By the late nineteenth century, Afrikaner and British officials had seized almost all Tswana territory, dividing it among the Cape Colony, Afrikaner republics, and British territories. In 1910, when the Cape, Transvaal and British Bechuanaland were incorporated into the Union of South Africa, the Tswana chiefs lost most of their remaining power, and the Tswana people were forced to pay taxes to the British Crown. They gradually turned to migrant labor, especially in the mines, for their livelihood.
The dawn of apartheid in the 1940s marked more changes for all Black South Africans. In 1953 the South African Government introduced homelands; the Tswana in South Africa were declared citizens of Bophutaswana homeland, under the leadership of Chief Lucas Mangope. In 1977 Bophutatswana was granted nominal independence by South Africa, but no other nation recognized it. The homeland consisted primarily of seven disconnected enclaves near, or adjacent to, the border between South Africa and Botswana. Efforts to consolidate the territory and its population continued throughout the 1980s, as successive small land areas outside Bophuthatswana were incorporated into the homeland. Its population of about 1.8 million in the late 1980s was estimated to be 70 percent Tswana peoples; the remainder were other Sotho peoples, as well as Xhosa, Zulu, and Shangaan. Another 1.5 million Tswana lived elsewhere in South Africa.

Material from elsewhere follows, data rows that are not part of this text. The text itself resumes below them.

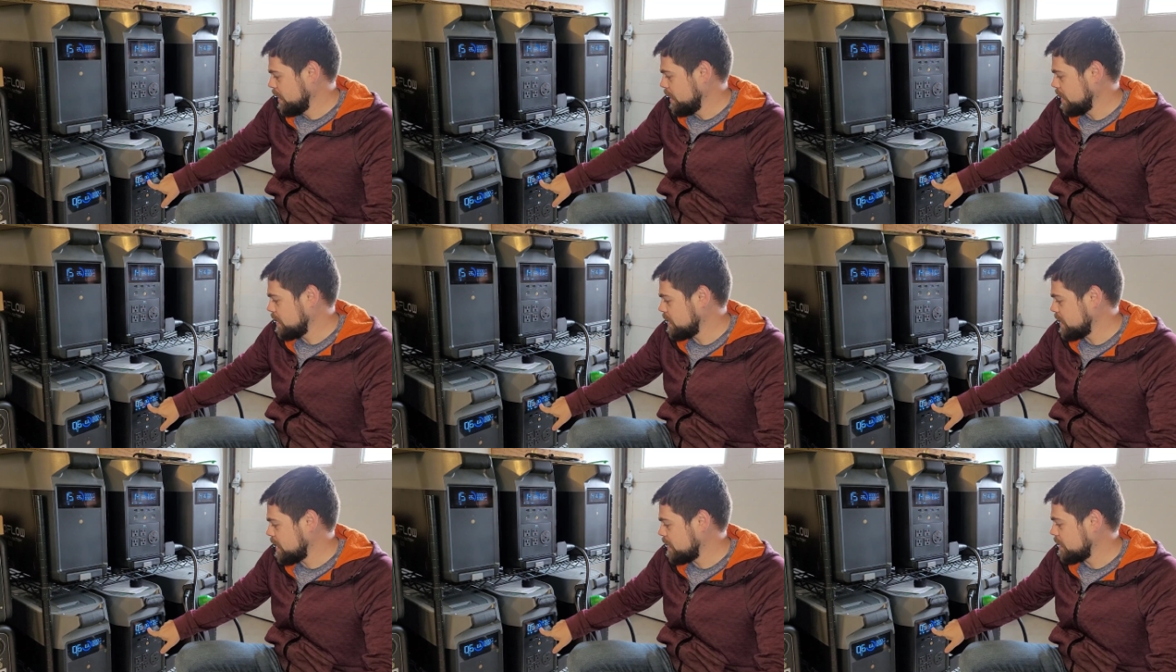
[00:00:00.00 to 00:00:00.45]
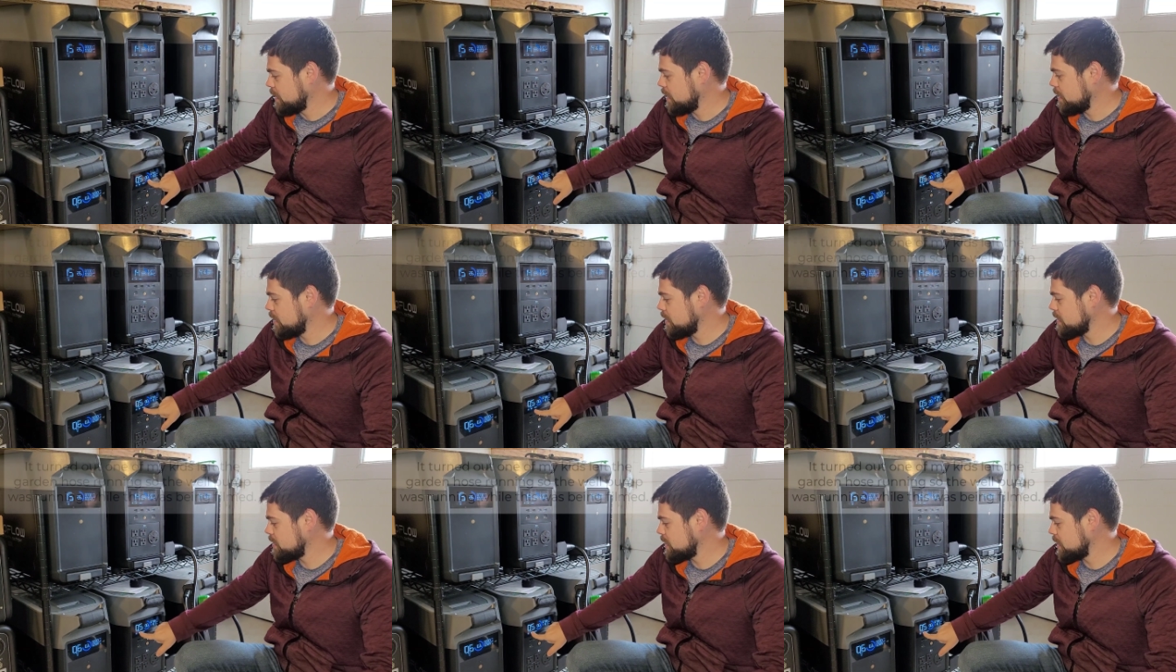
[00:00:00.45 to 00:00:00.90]
And down
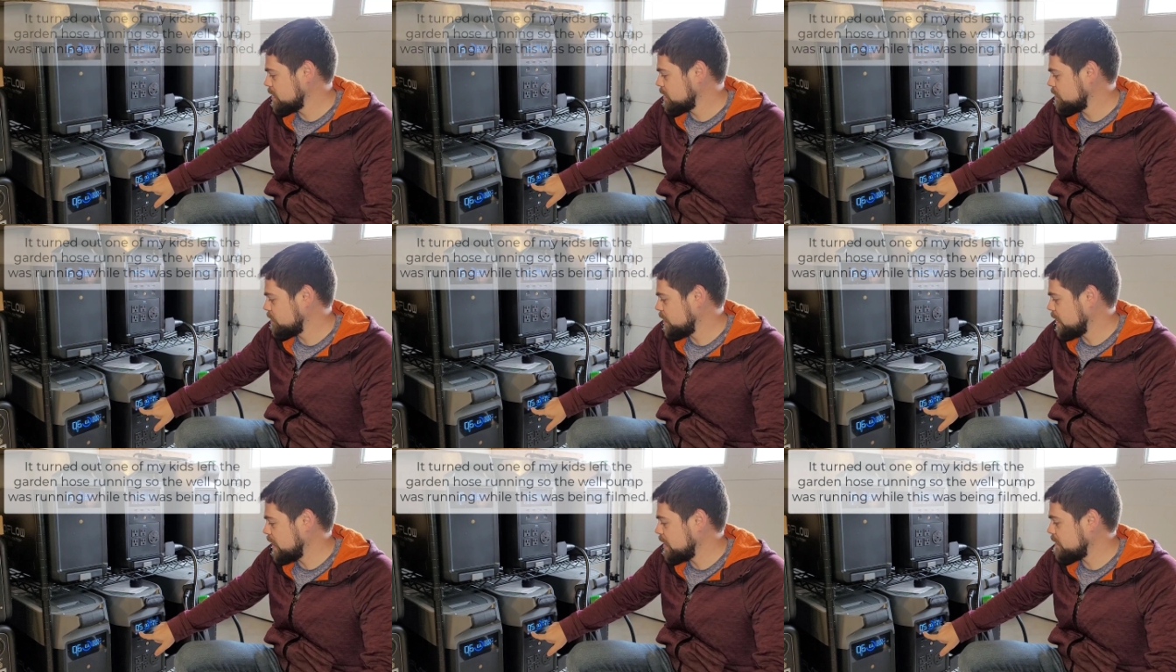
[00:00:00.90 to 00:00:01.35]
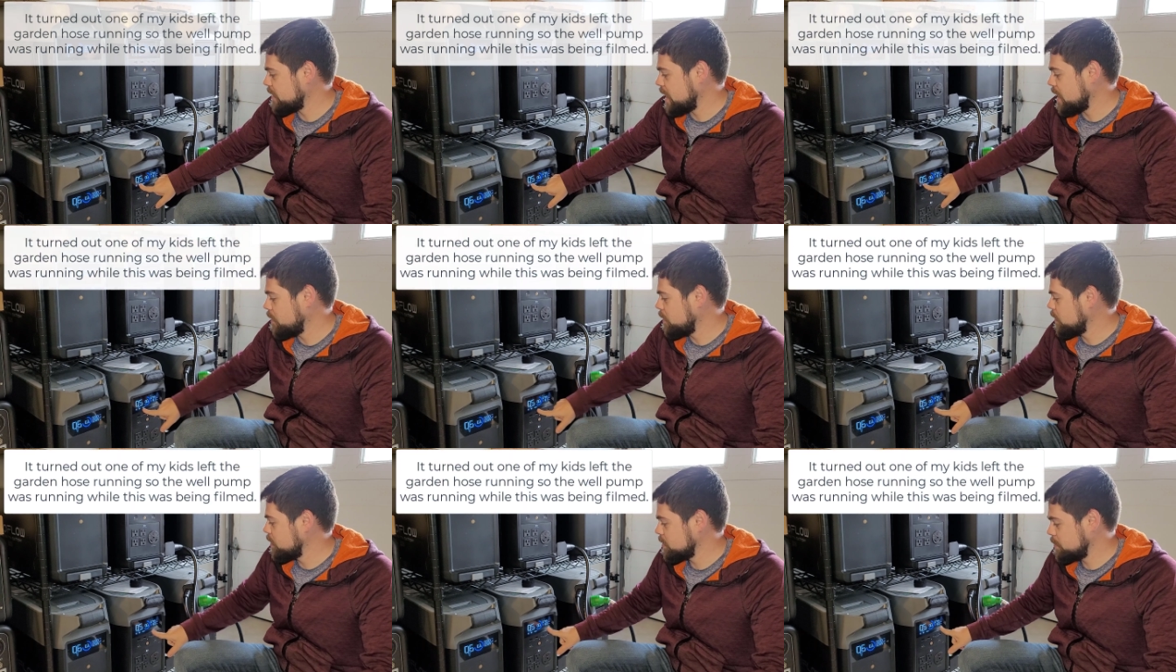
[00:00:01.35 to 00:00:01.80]
here it says five
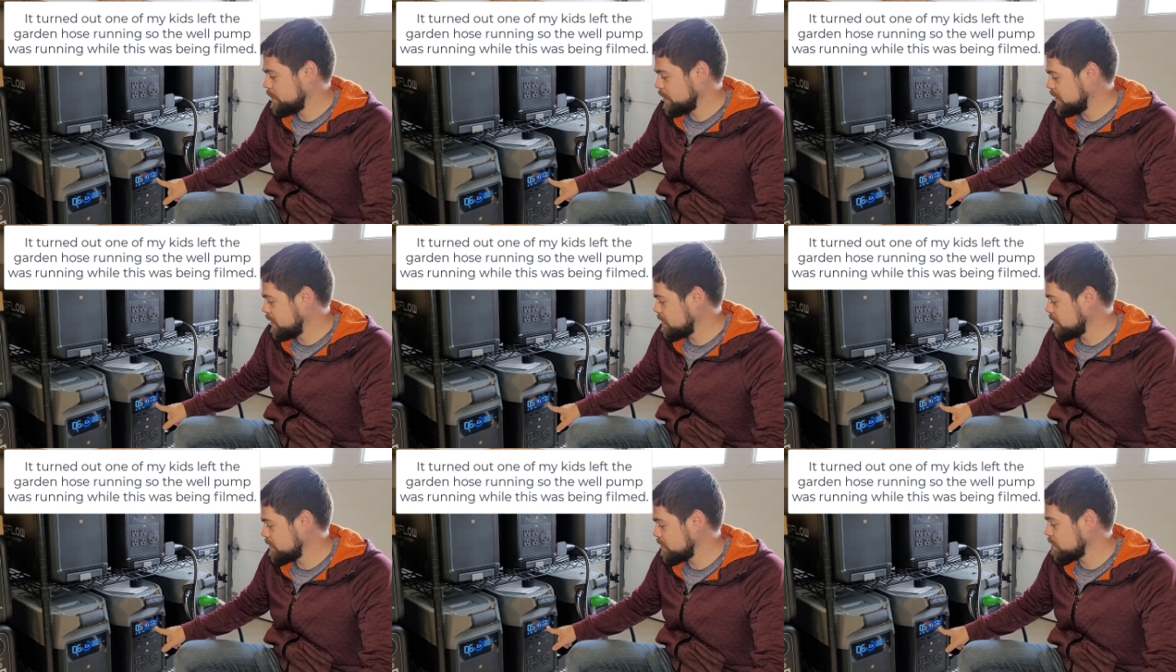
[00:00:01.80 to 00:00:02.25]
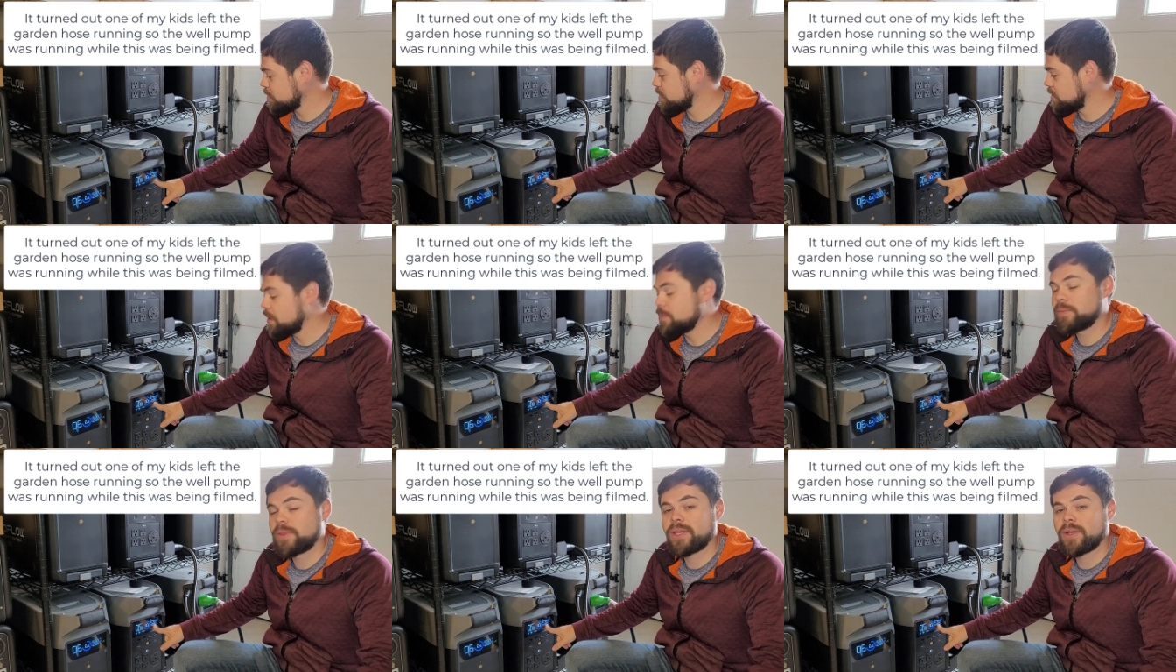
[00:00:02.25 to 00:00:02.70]
hours because there's
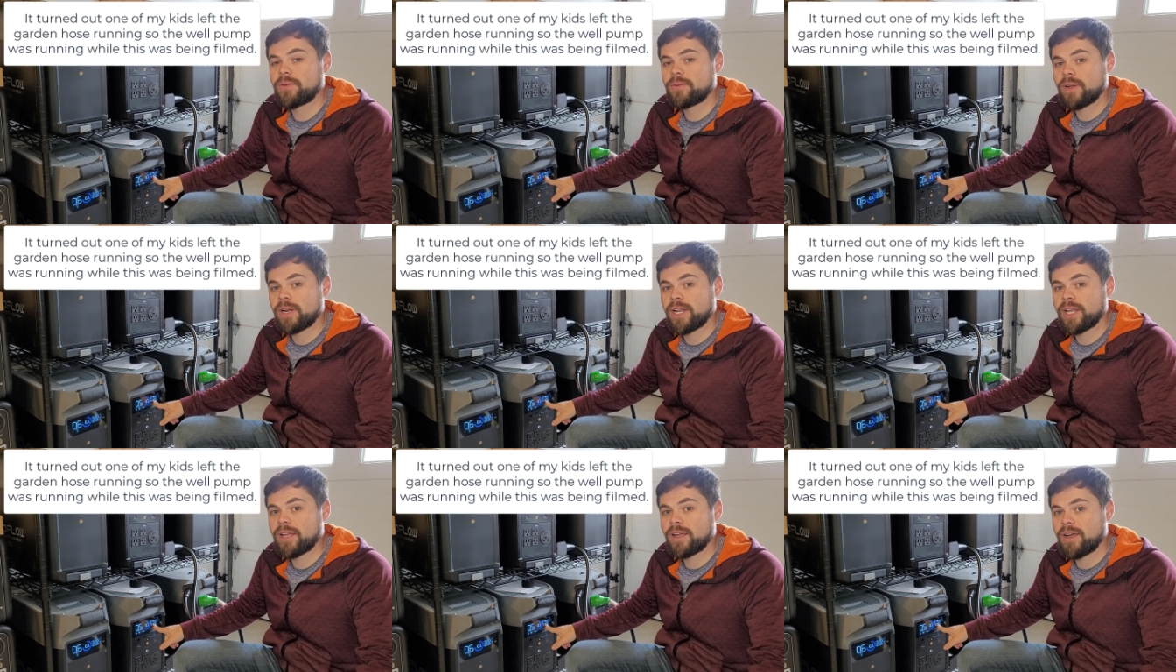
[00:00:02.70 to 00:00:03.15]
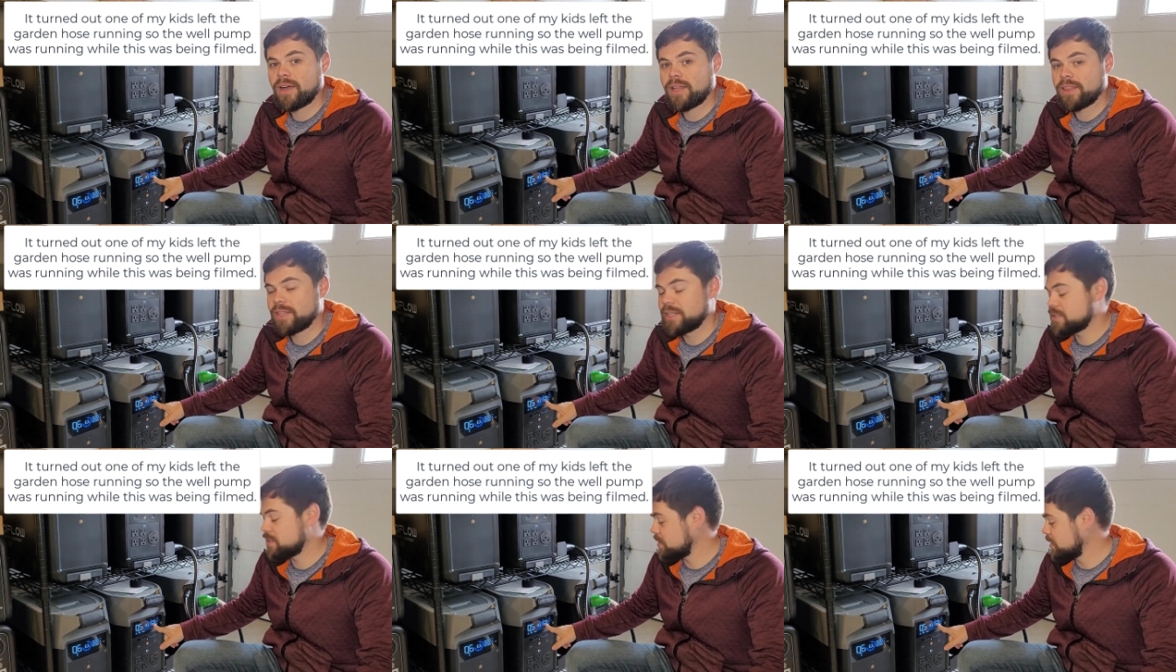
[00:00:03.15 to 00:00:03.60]
something running
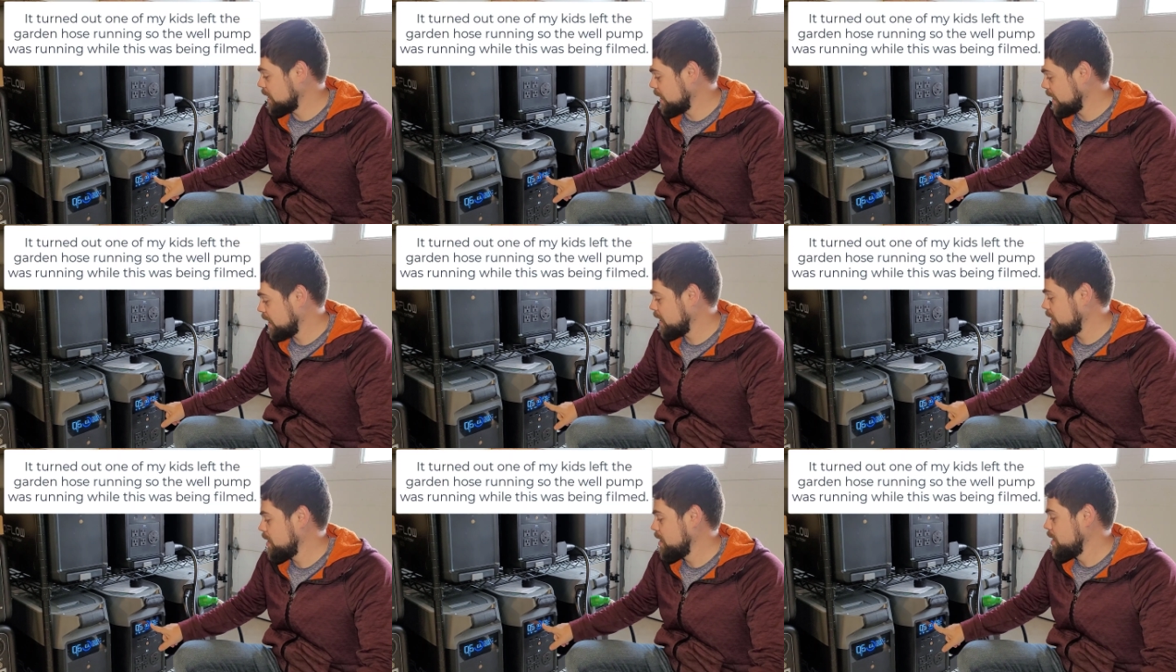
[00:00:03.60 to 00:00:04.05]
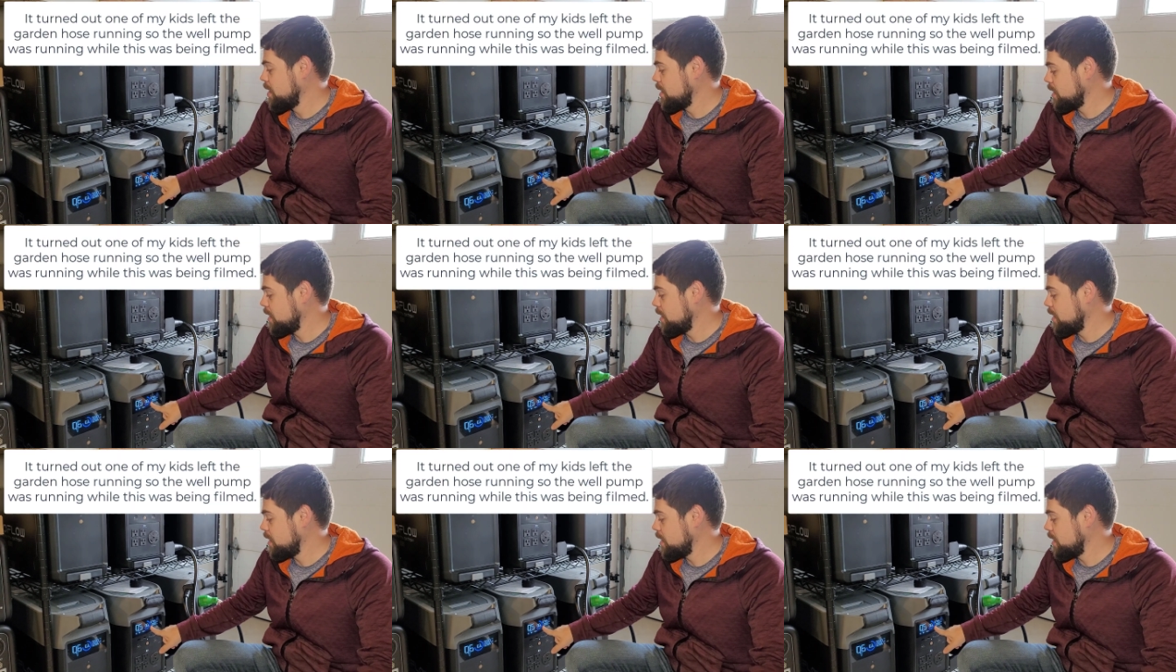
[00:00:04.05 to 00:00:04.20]
on this leg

Bophuthatswana's residents were overwhelmingly poor, despite the area's rich mineral wealth. Wages in the homeland's industrial sector were lower than those in South Africa, and most workers traveled to jobs outside the homeland each day. The poverty of homeland residents was especially evident in comparison with the world's wealthy tourists who visited Sun City, a gambling resort in Bophuthatswana.
The non-Tswana portion of the homeland population was denied the right to vote in local elections in 1987, and violence ensued. Further unrest erupted in early 1988, when members of the Botswana Defence Force tried to oust the unpopular homeland president, Lucas Mangope. Escalating violence after that led to the imposition of states of emergency and government crackdowns against ANC supporters in Bophuthatswana, who were often involved in anti-Mangope demonstrations. Mangope was ousted just before the April 1994 elections, and the homeland was officially dismantled after the elections.